Embodiment 5: recyclability of the magnetic core-shell structured nanoparticles Fe₃O₄@TiO₂

The recyclability was assessed by methods defined in the literature, wherein the experiment steps were: weighing a certain amount of the magnetic core-shell structured nanoparticles Fe₃O₄@TiO₂ for preparing the magnetic nanofluid for imbibition displacement experiments, and after the experiments, adding a piece of magnet, placing for 30 mins and taking the piece of magnet out, drying the nanoparticles attached to a surface of the piece of magnet and calculating the recycling rate. The experiments results were shown in FIG. 7, and it turned out that, after adding the magnet for 30 mins, a large amount of the magnetic core-shell structured nanoparticles Fe₃O₄@TiO₂ were absorbed on the surface of the magnet, and upon calculation, it is found that the recycling rate is 96%.

Comparative Example 1

With reference to the experiment steps described in the embodiment 4, the recovery rate of the SiO₂ nanofluid commercially available and that of the temperature and salinity tolerant magnetic nanofluid in the present invention were compared.

The maximum recovery rate that the SiO₂ nanofluid commercially available can achieve was 28.6%, and when the content of the magnetic core-shell structured nanoparticle Fe₃O₄@TiO₂ in the temperature and salinity tolerant magnetic nanofluid was 0.1 wt %, the recovery rate was as high as 32.2%.

The reason lies in that, common nano oil flooding agents cannot enter efficiently the ultra-low permeability cores, and the temperature and salinity tolerant nanofluid provided in the present invention is highly adaptive to the pore throats of the ultra-low permeability reservoirs, and can enter easily the micro-nano pore throats and enhance recovery of the ultra-low permeability reservoirs.

The foregoing are some embodiments of the present invention, to have those skilled in the art to understand or implement the present invention.

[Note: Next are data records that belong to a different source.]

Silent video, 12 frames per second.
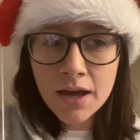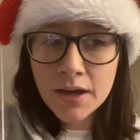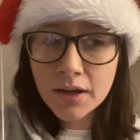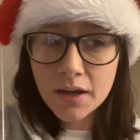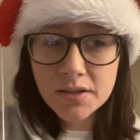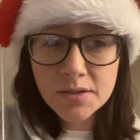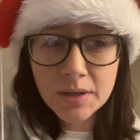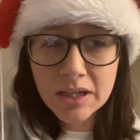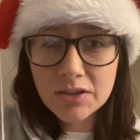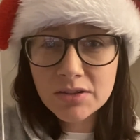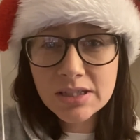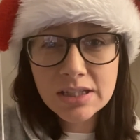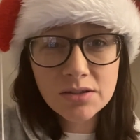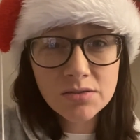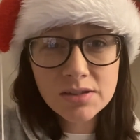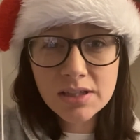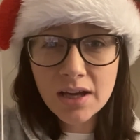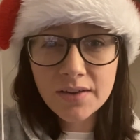go to any
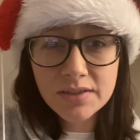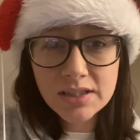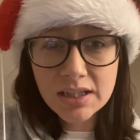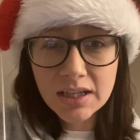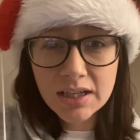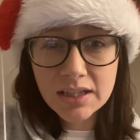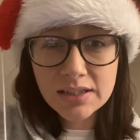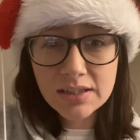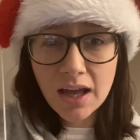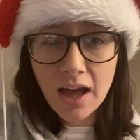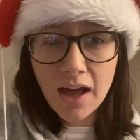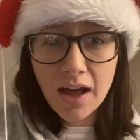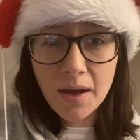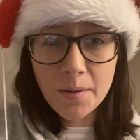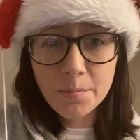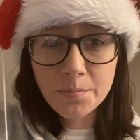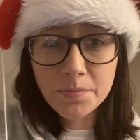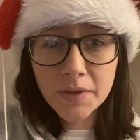Christingle services,
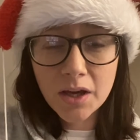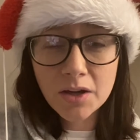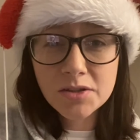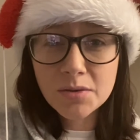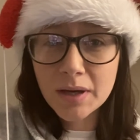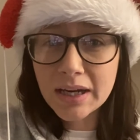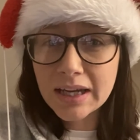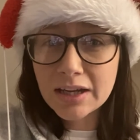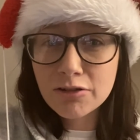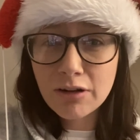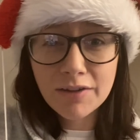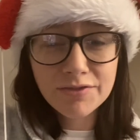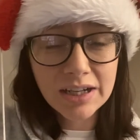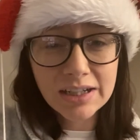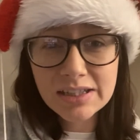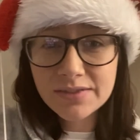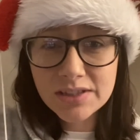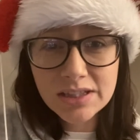go to any craft
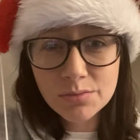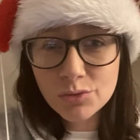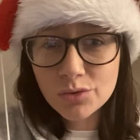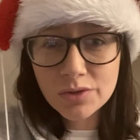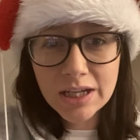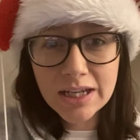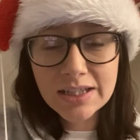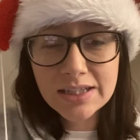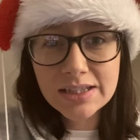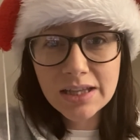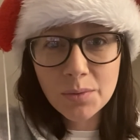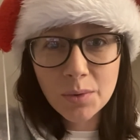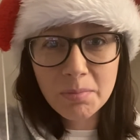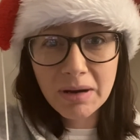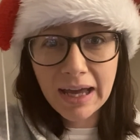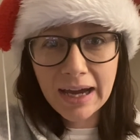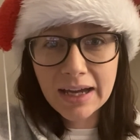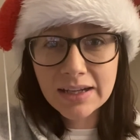activity mornings that were
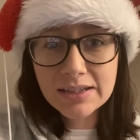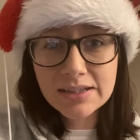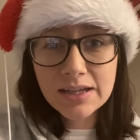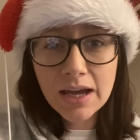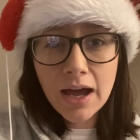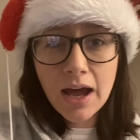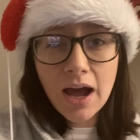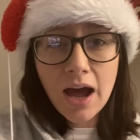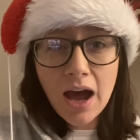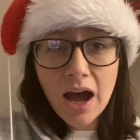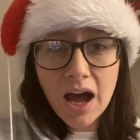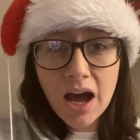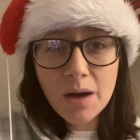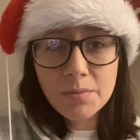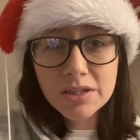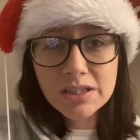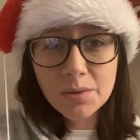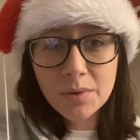planned.
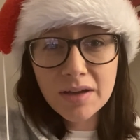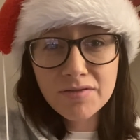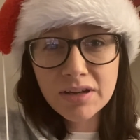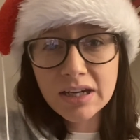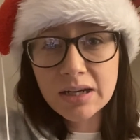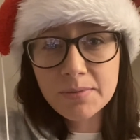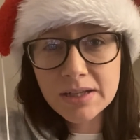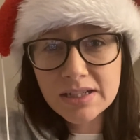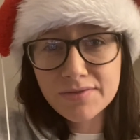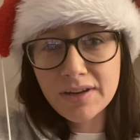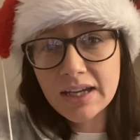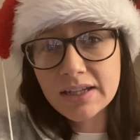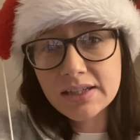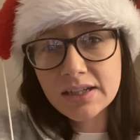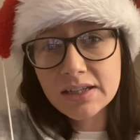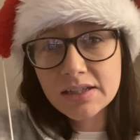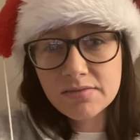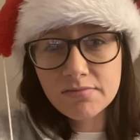So we're feeling a bit
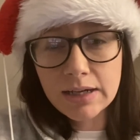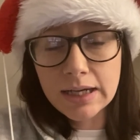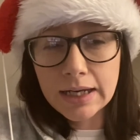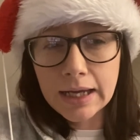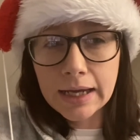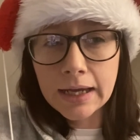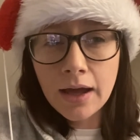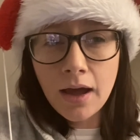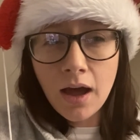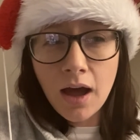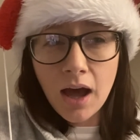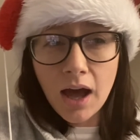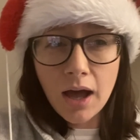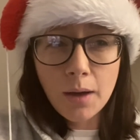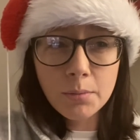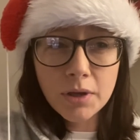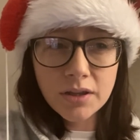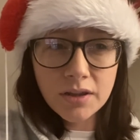deflated, really.
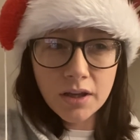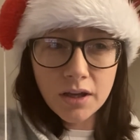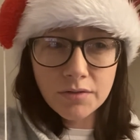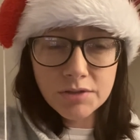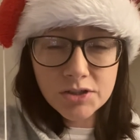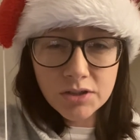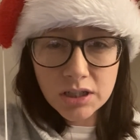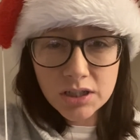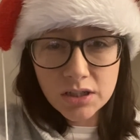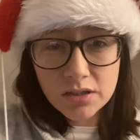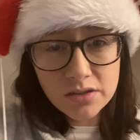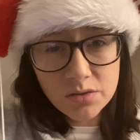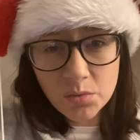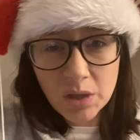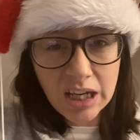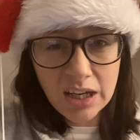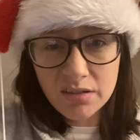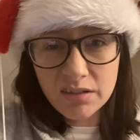The restrictions
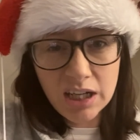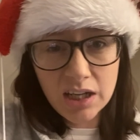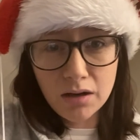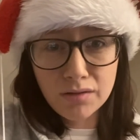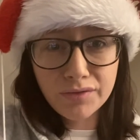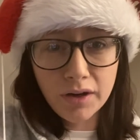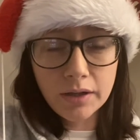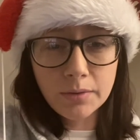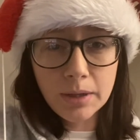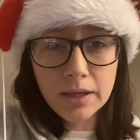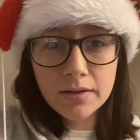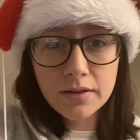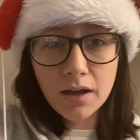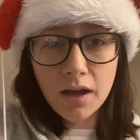we really are fine with.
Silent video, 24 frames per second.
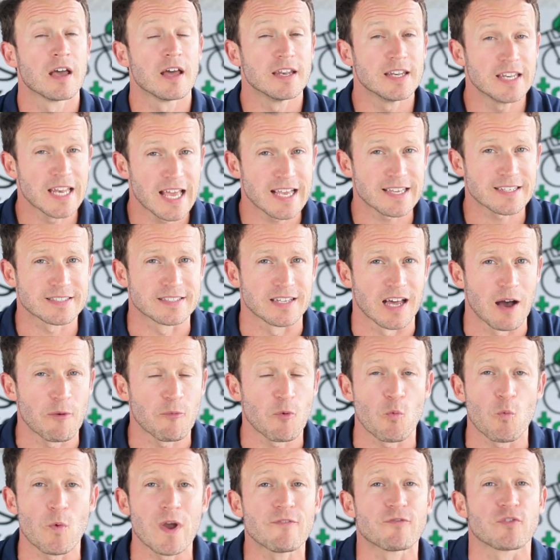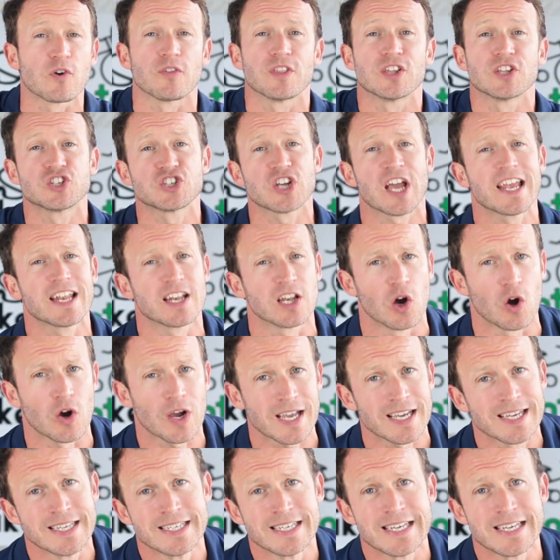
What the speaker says: Next up, we've got the chain lock.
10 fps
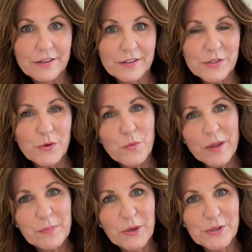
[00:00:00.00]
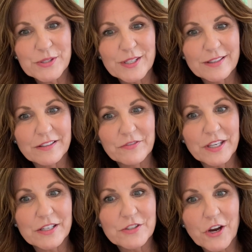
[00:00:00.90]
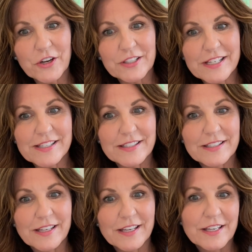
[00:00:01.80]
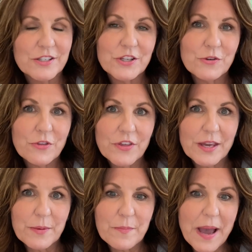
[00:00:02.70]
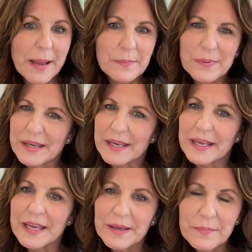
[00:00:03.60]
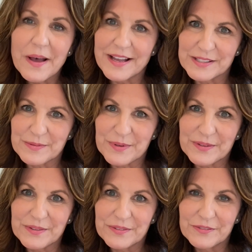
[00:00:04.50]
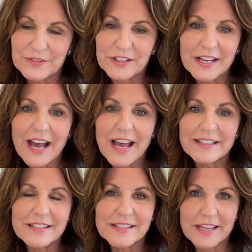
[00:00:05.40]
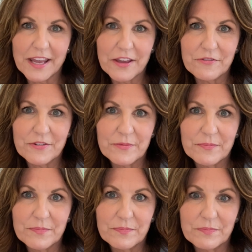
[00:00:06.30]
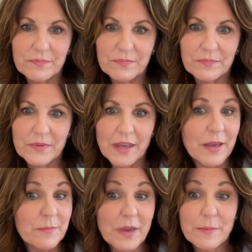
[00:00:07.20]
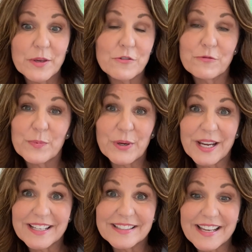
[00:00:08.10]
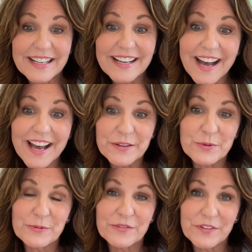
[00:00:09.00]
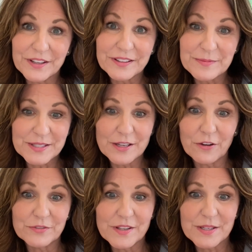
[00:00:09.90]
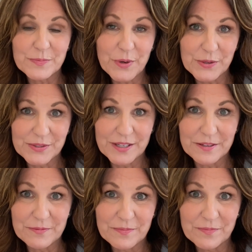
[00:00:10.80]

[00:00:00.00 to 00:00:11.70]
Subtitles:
So what person living in darkness do you think might be impossible for God to save? Maybe you've prayed that God would reveal himself to this person.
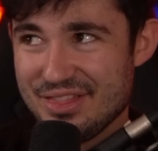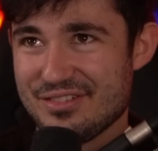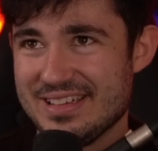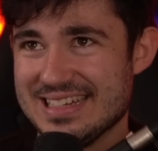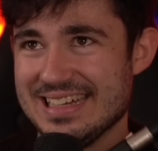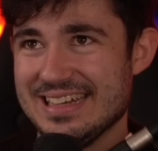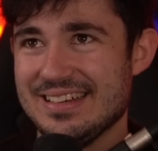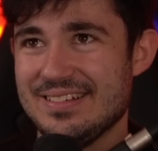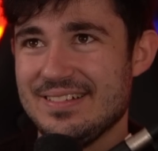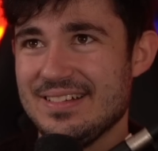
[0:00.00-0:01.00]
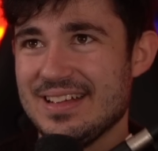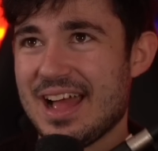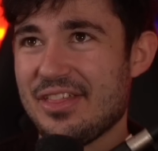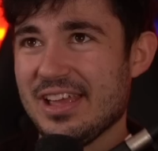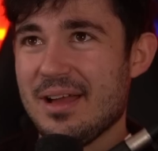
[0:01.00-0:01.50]
in 3D.
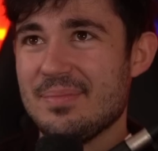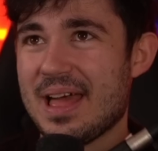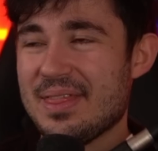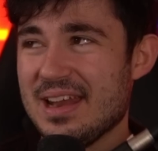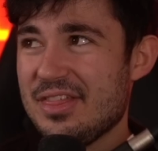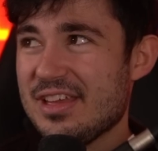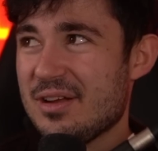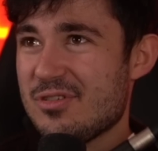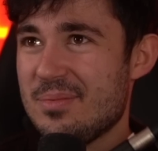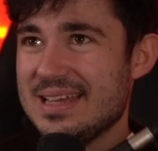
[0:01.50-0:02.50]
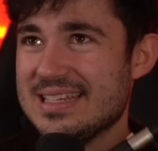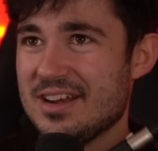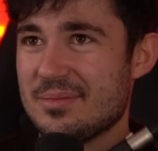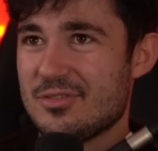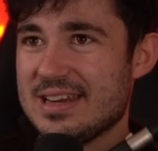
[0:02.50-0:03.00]
I think I'm probably done
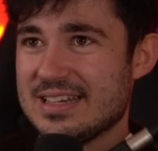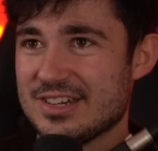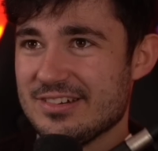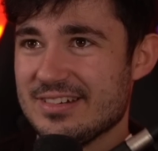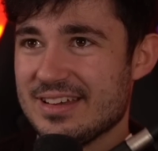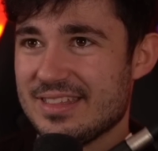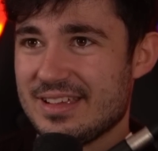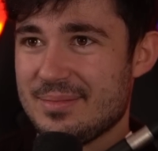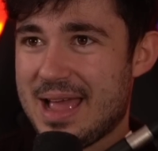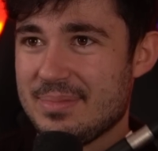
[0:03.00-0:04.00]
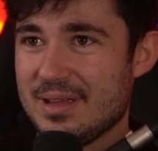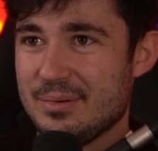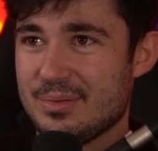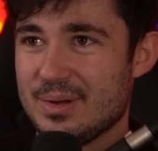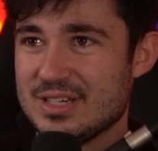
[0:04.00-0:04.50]
upgrading Shuri. I think I'm happy
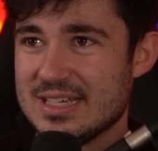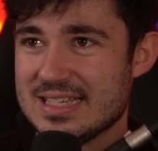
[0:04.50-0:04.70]
with where she's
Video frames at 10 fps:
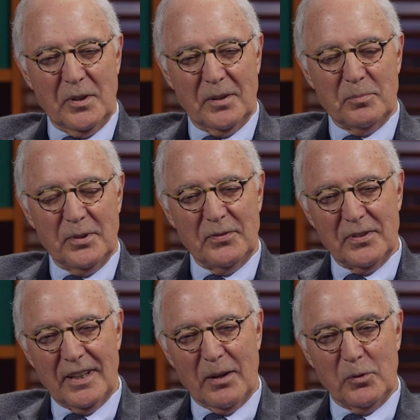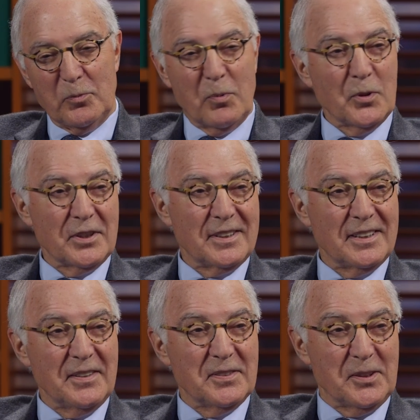Well, briefly, I was born in
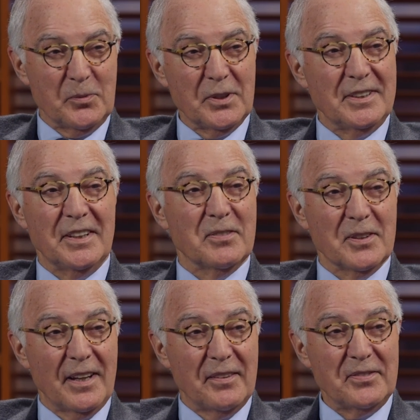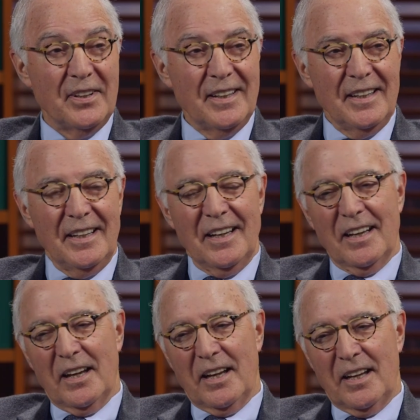Cleveland and really never left.
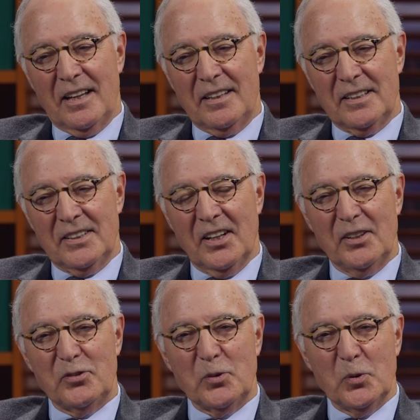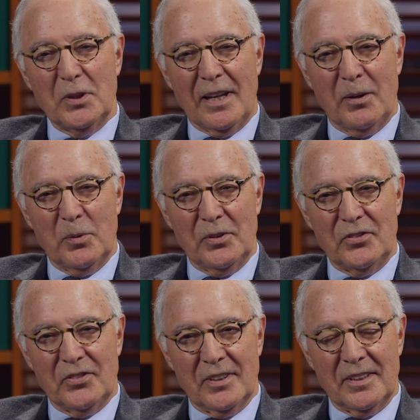Uh, in high school, I
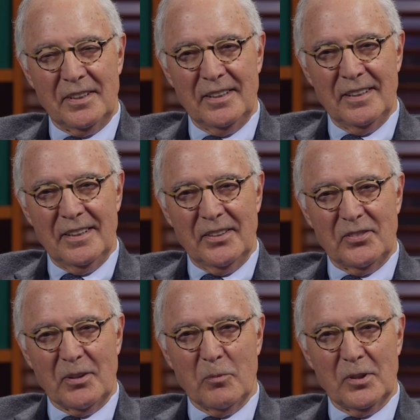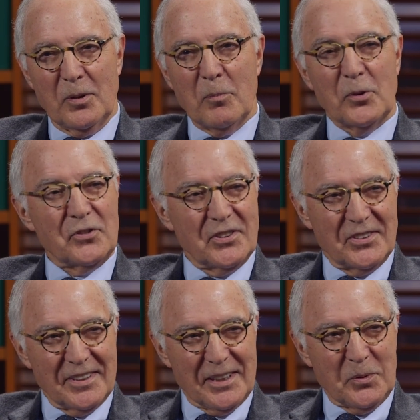was uh, somewhat almost a
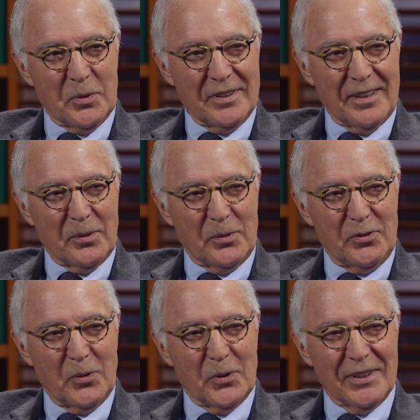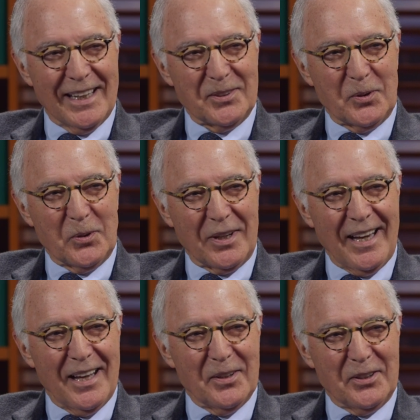delinquent. I was told not to go to
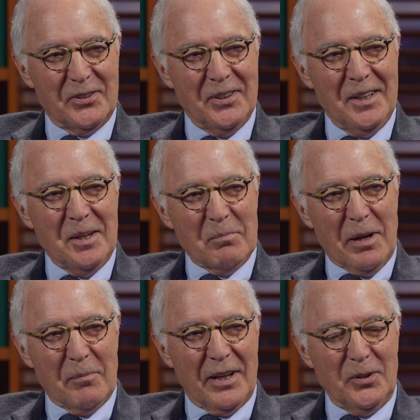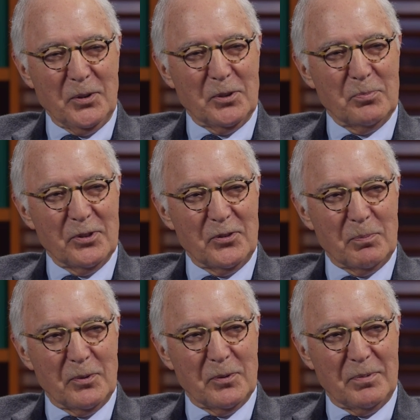college by my unit
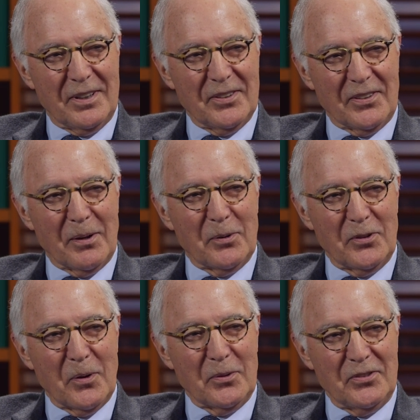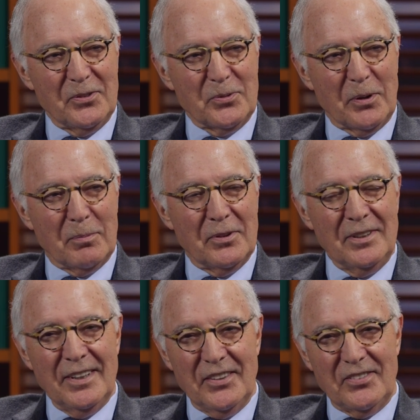principal because I was always in
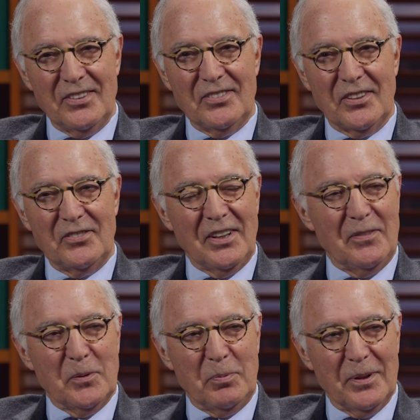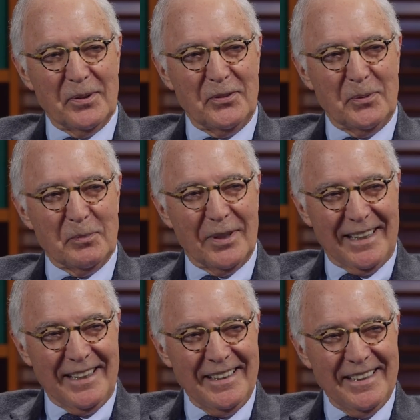trouble. So he says, save your parents some money.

Modifications to the embodiments are obvious to those skilled in the art, the general principles defined in the present invention can be realized in other embodiments without departing from the spirit and scope of the present invention. Therefore, the present invention is not limited to the embodiments listed in the present invention and covers the widest scope that complies with the principles disclosed in the present invention and is consistent with novel features of the present invention.